Bank statement quality
With no accounts, 3–6 months of clean bank statements become the primary signal. Consistent revenue, no returned direct debits, no unauthorised overdraft use all matter heavily.
Open banking access
Many digital lenders pull statements automatically via open banking, which speeds underwriting and lets them assess true cashflow rather than a static accountant figure.
Platform sales data
PayPal, Shopify, Square, SumUp and similar can underwrite directly from your transaction history with them — bypassing accounts altogether.
Director-led underwriting
When there are no accounts, the director's personal credit file carries more weight in the decision. Clean personal credit widens the lender pool.
VAT returns as a proxy
For VAT-registered businesses, filed VAT returns serve as an interim revenue proof — some lenders accept these in lieu of full year-end figures.

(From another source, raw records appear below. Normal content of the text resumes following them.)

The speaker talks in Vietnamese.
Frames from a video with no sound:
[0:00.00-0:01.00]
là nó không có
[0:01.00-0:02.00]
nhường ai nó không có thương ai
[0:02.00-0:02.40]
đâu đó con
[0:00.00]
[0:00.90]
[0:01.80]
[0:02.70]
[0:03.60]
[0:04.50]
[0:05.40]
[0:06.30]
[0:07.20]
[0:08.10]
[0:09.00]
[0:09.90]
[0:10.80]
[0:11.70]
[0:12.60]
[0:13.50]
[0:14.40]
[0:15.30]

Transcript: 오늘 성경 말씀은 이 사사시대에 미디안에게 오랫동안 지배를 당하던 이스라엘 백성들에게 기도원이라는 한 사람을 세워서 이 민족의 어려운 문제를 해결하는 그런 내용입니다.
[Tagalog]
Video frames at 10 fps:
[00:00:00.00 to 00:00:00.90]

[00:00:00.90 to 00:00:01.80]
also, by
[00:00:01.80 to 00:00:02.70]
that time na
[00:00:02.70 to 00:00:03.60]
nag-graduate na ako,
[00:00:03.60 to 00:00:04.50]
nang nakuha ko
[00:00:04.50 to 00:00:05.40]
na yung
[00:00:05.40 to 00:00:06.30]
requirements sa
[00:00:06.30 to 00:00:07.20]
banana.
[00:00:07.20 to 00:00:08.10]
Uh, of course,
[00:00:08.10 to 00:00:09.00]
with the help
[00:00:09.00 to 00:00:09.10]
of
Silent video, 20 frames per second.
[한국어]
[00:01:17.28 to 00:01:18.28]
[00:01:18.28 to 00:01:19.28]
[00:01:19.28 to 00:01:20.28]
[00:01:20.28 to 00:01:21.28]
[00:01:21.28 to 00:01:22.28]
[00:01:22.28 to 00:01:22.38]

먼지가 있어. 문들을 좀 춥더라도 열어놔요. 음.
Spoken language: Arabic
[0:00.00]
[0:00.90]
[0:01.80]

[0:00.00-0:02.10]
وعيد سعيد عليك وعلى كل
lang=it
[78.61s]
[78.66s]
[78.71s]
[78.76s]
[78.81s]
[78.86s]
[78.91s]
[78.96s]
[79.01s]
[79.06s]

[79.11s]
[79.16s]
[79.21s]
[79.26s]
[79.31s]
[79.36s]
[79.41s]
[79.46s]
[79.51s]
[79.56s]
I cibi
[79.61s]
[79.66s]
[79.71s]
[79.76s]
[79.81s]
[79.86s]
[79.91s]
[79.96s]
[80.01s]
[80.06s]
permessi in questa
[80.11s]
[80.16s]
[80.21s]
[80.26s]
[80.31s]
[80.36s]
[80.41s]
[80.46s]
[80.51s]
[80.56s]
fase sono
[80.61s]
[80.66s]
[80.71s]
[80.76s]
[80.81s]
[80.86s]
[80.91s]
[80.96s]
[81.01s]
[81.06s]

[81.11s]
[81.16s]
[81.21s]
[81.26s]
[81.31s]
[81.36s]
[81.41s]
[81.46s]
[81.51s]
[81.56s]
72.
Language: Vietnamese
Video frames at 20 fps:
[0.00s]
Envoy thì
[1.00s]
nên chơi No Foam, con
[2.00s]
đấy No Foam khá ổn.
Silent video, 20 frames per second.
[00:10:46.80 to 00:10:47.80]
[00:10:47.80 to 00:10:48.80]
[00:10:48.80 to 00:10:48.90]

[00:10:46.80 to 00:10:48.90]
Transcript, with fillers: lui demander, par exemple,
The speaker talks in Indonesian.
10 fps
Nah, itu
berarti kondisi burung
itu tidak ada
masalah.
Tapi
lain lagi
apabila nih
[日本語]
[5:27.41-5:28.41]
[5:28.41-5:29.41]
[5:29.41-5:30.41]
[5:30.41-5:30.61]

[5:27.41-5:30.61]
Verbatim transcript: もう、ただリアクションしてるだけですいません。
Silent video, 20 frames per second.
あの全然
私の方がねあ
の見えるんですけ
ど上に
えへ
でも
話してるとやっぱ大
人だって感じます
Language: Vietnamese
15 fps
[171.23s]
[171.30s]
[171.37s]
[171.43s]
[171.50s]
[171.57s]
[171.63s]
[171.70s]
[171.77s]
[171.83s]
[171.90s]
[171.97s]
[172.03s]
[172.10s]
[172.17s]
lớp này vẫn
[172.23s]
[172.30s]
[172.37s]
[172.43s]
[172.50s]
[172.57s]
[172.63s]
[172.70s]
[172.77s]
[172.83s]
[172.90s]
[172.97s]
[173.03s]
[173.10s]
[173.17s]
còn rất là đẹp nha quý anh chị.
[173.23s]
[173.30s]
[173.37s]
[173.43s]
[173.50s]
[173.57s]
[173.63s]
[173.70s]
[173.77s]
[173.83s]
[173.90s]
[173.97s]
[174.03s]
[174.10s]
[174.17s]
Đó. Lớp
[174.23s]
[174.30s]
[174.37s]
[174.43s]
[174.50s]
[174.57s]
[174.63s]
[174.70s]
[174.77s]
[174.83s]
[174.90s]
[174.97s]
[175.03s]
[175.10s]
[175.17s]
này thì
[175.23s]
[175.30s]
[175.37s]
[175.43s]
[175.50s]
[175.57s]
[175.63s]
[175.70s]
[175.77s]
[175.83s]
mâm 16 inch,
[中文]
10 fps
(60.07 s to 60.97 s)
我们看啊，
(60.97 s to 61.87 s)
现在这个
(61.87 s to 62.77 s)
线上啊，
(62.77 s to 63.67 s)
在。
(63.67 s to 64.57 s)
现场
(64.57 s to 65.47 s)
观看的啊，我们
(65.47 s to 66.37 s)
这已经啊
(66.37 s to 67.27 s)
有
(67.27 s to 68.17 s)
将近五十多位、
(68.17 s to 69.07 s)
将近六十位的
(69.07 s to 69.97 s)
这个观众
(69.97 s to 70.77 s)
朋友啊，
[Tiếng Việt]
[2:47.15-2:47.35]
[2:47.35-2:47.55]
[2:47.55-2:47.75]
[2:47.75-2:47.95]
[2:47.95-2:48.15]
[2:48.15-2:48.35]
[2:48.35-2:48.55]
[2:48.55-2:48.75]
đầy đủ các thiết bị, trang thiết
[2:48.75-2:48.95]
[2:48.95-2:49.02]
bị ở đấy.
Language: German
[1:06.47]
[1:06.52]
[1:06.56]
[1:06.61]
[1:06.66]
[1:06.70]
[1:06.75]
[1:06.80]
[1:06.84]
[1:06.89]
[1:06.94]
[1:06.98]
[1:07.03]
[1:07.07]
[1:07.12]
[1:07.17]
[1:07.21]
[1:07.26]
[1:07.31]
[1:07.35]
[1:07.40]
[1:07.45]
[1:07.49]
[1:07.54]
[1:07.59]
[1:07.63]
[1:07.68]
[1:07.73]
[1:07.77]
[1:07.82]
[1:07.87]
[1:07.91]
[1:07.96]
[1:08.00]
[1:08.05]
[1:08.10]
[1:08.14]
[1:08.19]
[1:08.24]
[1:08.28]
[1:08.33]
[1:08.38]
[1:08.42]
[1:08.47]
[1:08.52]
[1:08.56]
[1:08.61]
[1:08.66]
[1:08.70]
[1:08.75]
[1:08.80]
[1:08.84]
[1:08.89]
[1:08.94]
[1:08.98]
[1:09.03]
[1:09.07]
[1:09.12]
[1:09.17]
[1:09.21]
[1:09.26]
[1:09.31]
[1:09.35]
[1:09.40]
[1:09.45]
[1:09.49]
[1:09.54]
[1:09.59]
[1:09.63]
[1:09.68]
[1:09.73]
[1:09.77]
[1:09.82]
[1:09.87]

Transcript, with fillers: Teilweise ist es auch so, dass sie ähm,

Finance types that usually fit this situation

UK lenders that often look at this situation

The lenders below publish criteria consistent with this situation. Final approval is always subject to lender underwriting.

If you can't qualify yet

If a bank-statement-only application doesn't work, the usual next step is to prepare a set of management accounts — even draft figures from a bookkeeper can unlock several more lender options. A management pack typically includes a profit and loss for the trading period, a balance sheet snapshot, and aged debtor or creditor reports. Many digital lenders will accept these alongside bank statements before formal year-end accounts are filed. Beyond that, smaller facilities sized to one month of trading revenue are more likely to be accepted than larger working capital advances.

Frequently asked questions

Do all business loans need filed accounts?
No. Most working-capital-sized loans (under £100k) from digital lenders underwrite from 3–6 months of bank statements rather than filed accounts. Larger loans, traditional bank lending and most asset-backed lending over £100k typically still want accounts.
What's the difference between filed accounts and management accounts?
Filed accounts are submitted to Companies House annually and are usually accountant-prepared. Management accounts are internal financial summaries (P&L, balance sheet, cashflow) prepared month-by-month or quarterly. Digital lenders frequently accept management accounts.
Can I get £50,000 with only bank statements?
Possible, particularly for digital lenders like iwoca, Capital on Tap or Funding Circle when 6+ months of strong statements show consistent revenue. The exact ceiling depends on monthly turnover, director credit and existing debt.
Does open banking mean lenders can see all my accounts?
You authorise specific accounts. The lender gets read-only access to transactions on those accounts for the agreed period. It is the same data that would appear on a PDF statement, just delivered automatically.
Are VAT returns helpful evidence?
Yes — VAT returns are HMRC-filed and harder to dispute than internal accounts. Lenders use them as a sanity-check on declared revenue, particularly for businesses that have been trading less than a full year.